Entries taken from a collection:
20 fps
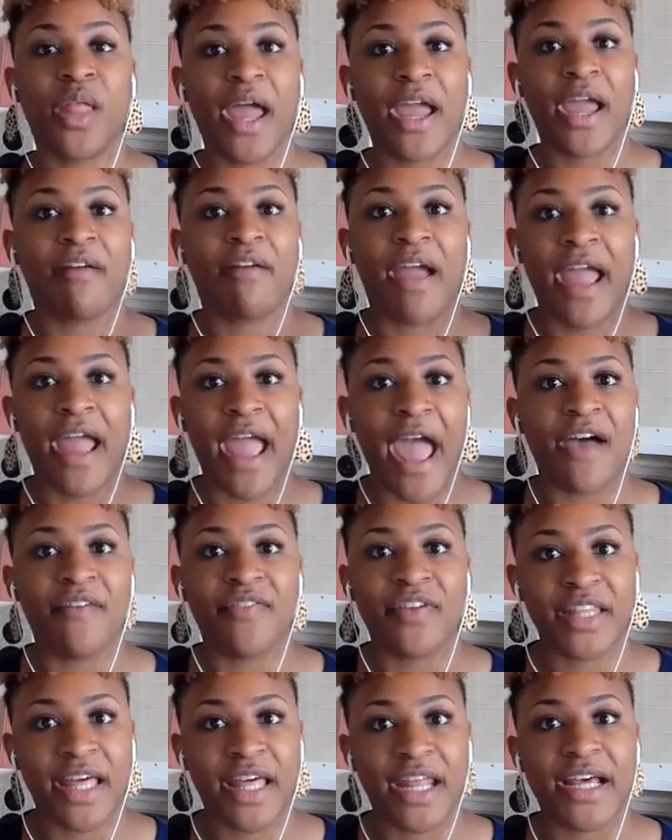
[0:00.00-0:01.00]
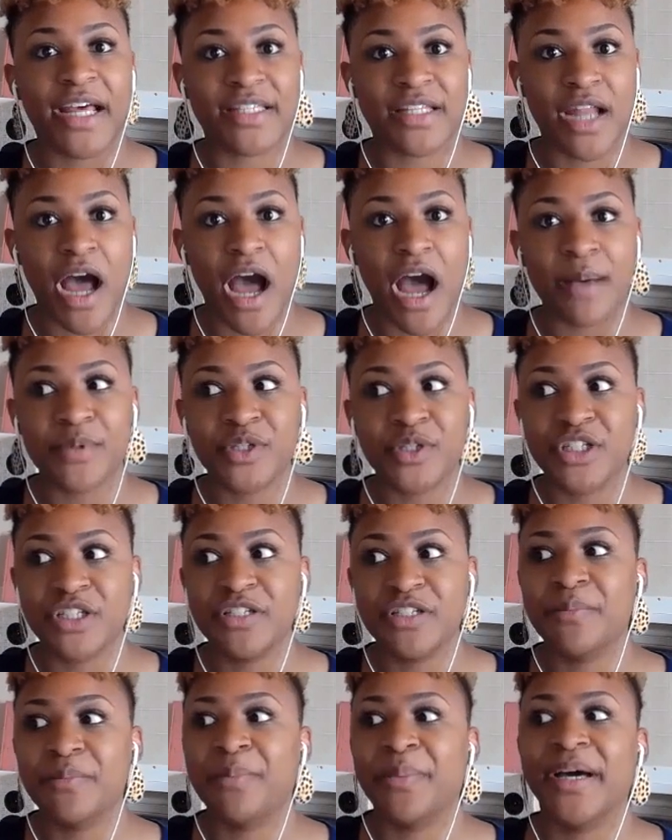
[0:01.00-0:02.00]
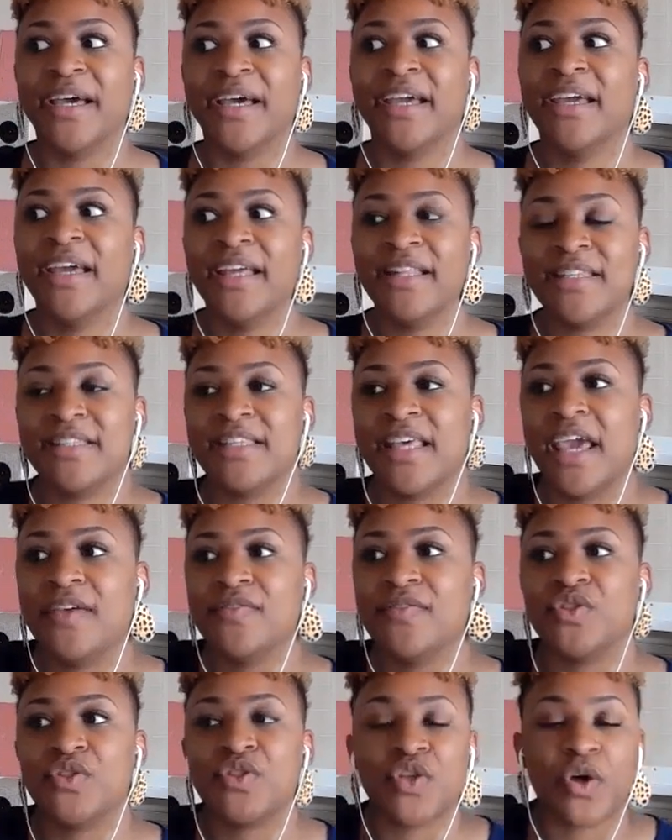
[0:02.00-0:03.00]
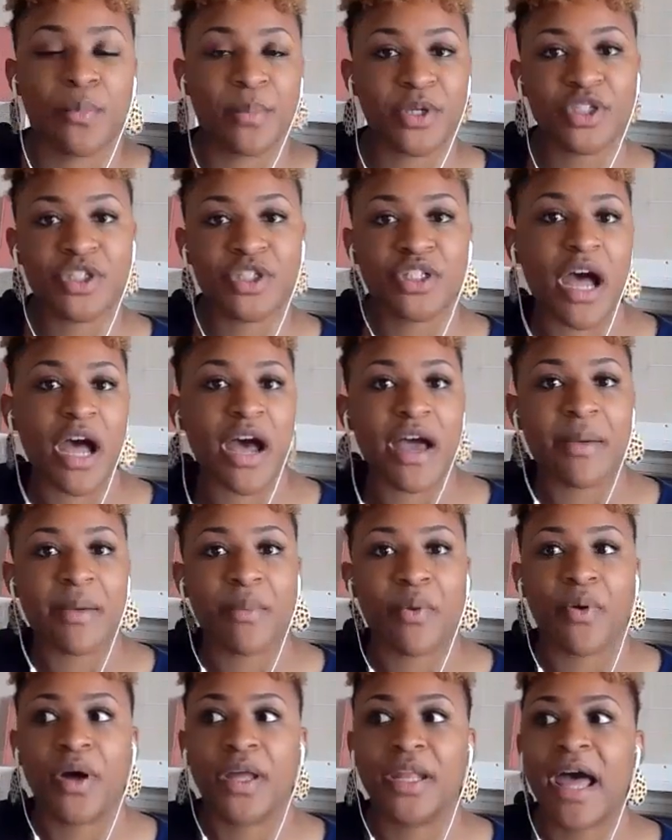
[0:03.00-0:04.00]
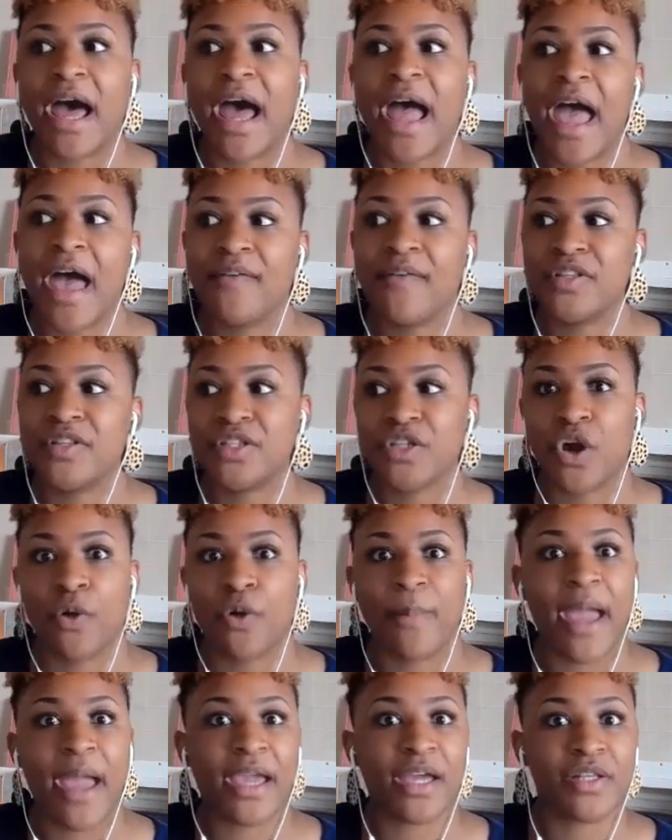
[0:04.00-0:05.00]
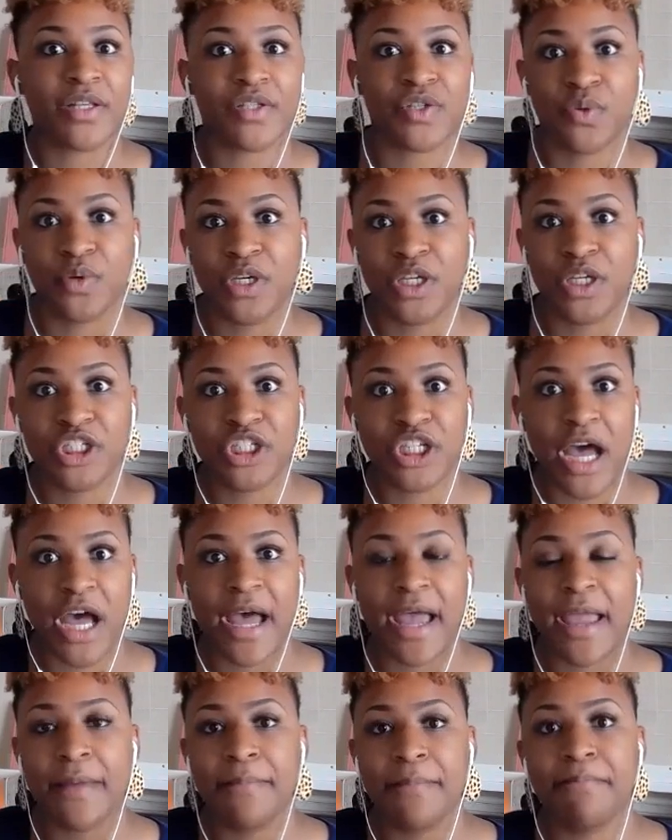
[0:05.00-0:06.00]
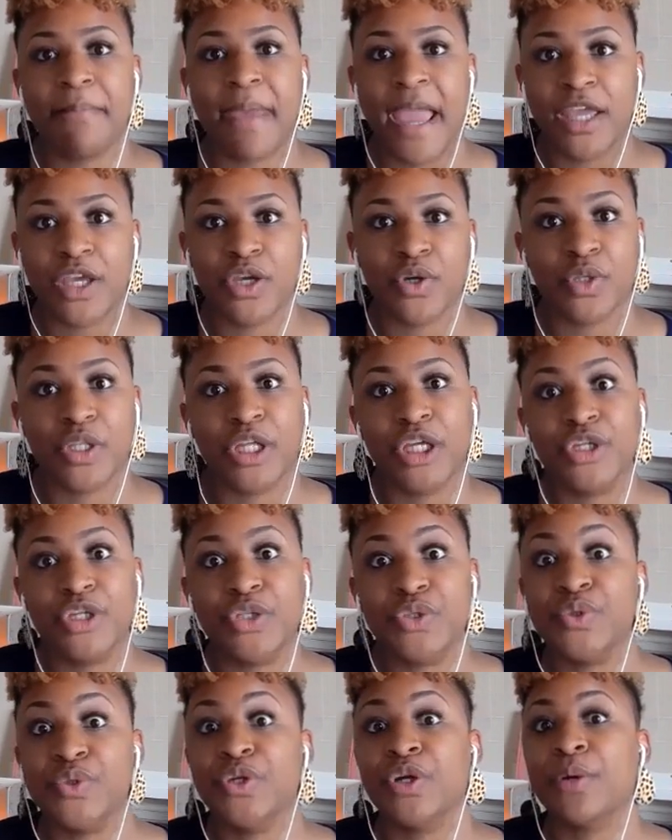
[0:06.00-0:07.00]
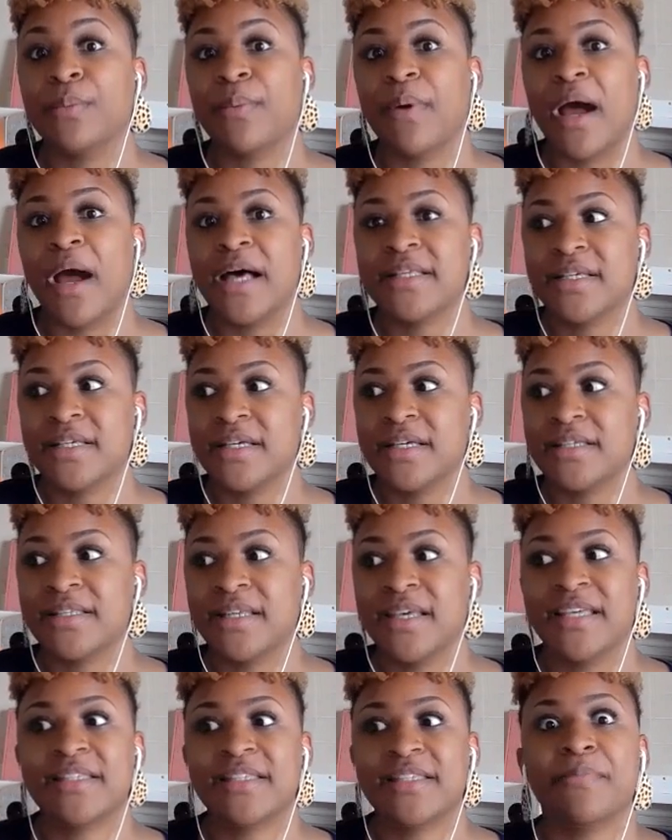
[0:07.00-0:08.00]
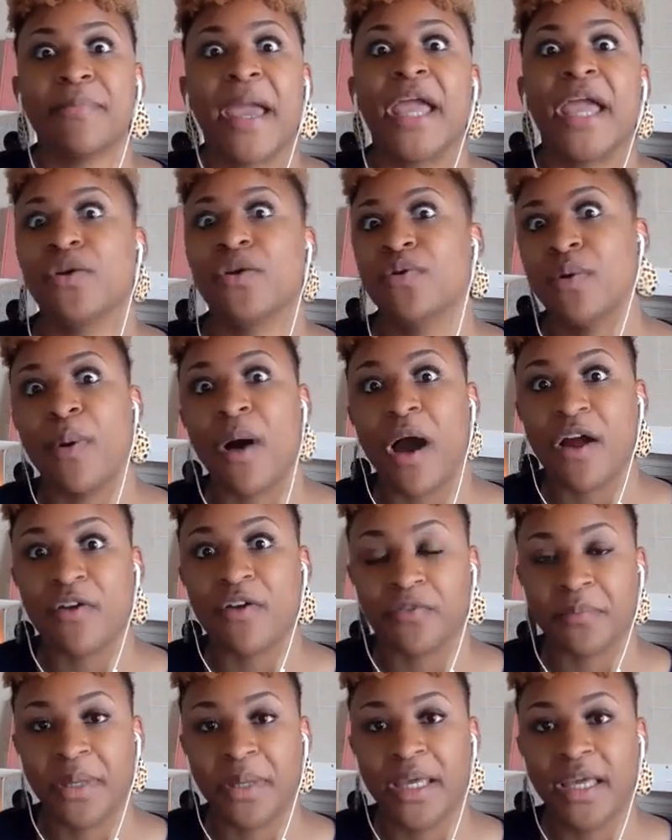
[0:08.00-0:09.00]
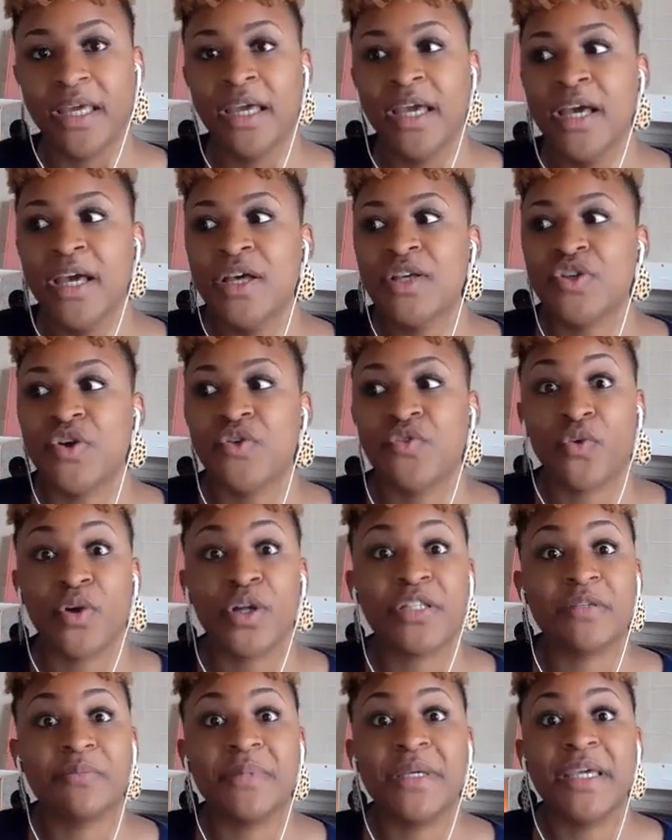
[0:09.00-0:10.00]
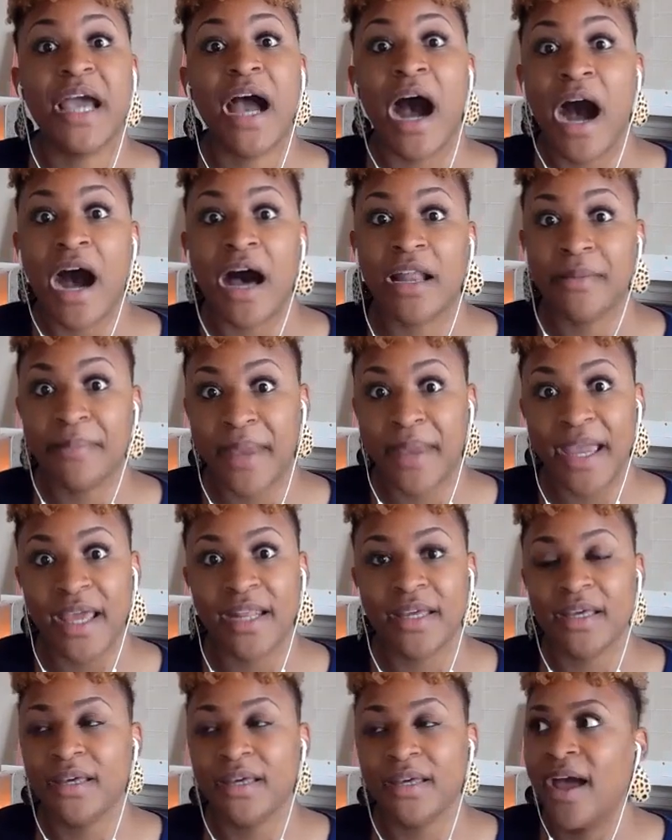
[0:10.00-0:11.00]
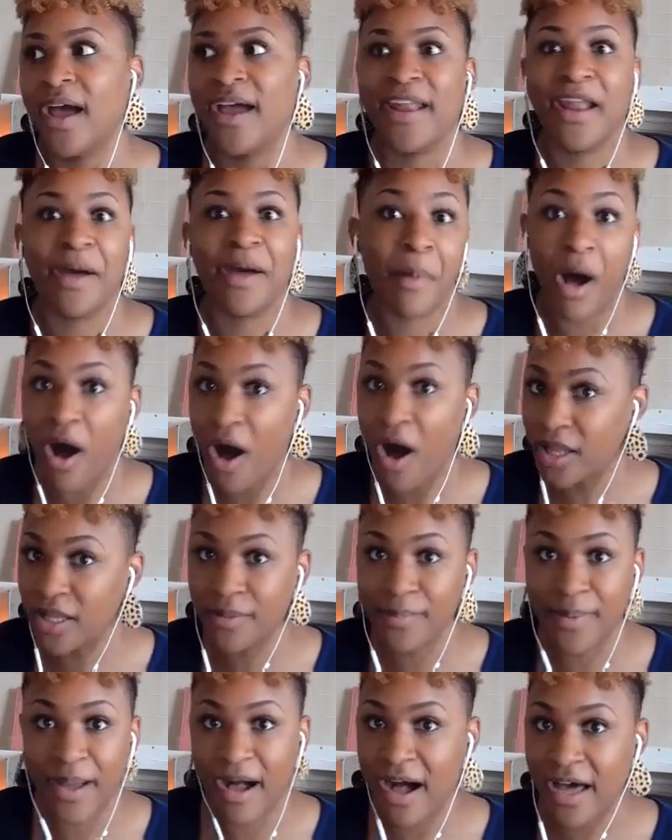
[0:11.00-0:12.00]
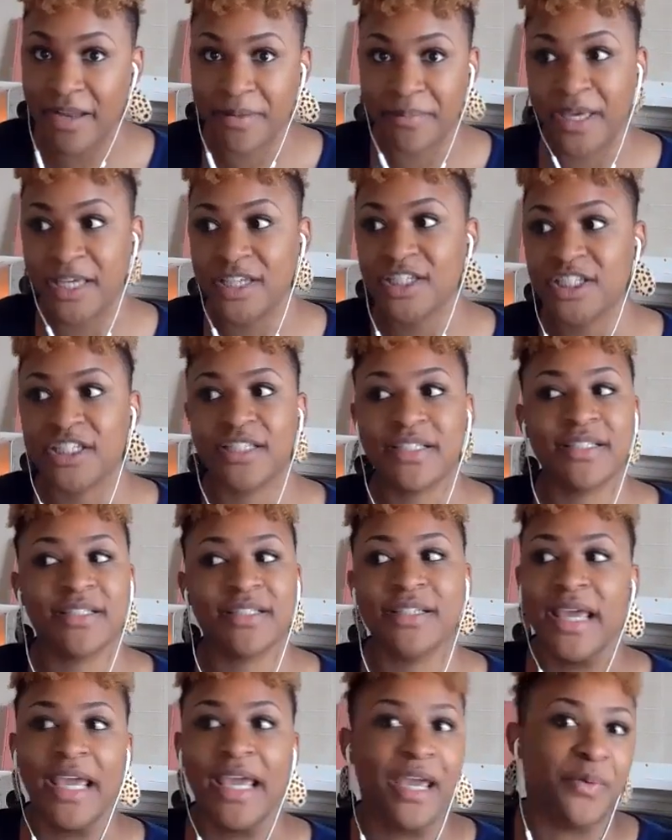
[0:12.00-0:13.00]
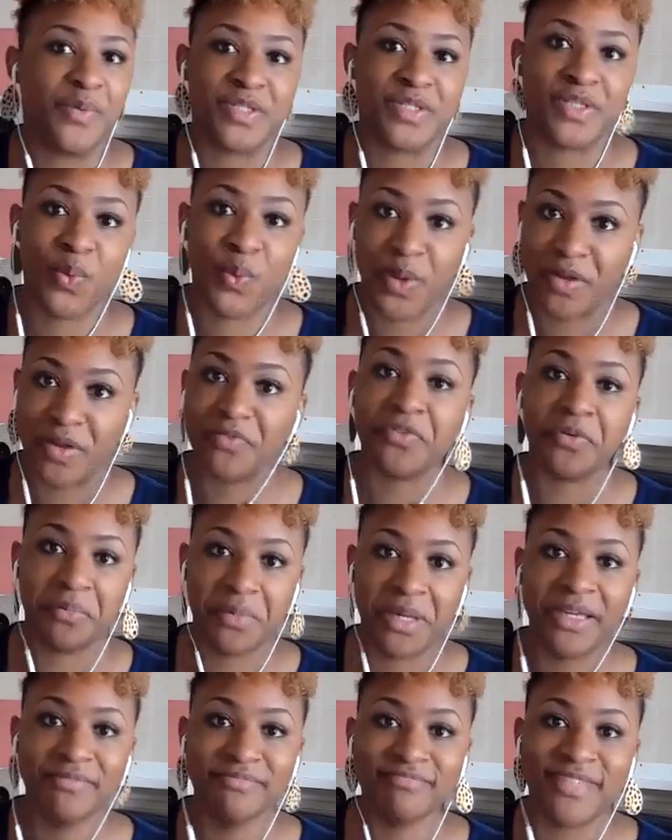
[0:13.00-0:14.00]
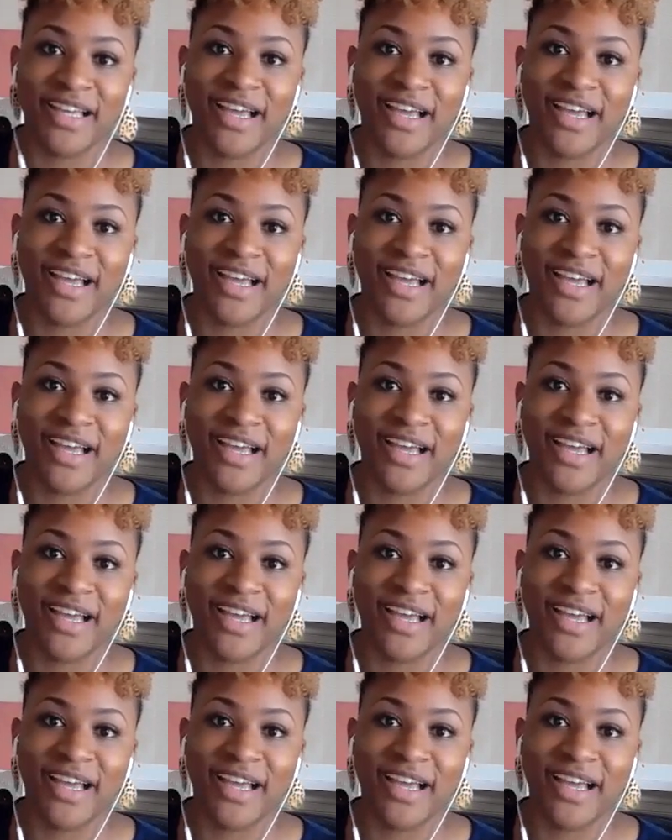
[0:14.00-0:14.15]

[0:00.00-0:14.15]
like, right, having that as an option, but it saves you so much time on not having to go back and screenshot and manually do your process. It's the manual part for me. So for it to be automated, and I'm all about automation, it was a win for me,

__TASK INSTRUCTIONS__
Leaving the pictures aside, copy exactly and only the lines from the one holding "[0:09.00-0:10.00]" through the final line of the data, both ends kept.

__SOLUTION TO THE PROBLEM__
[0:09.00-0:10.00]
[0:10.00-0:11.00]
[0:11.00-0:12.00]
[0:12.00-0:13.00]
[0:13.00-0:14.00]
[0:14.00-0:14.15]

[0:00.00-0:14.15]
like, right, having that as an option, but it saves you so much time on not having to go back and screenshot and manually do your process. It's the manual part for me. So for it to be automated, and I'm all about automation, it was a win for me,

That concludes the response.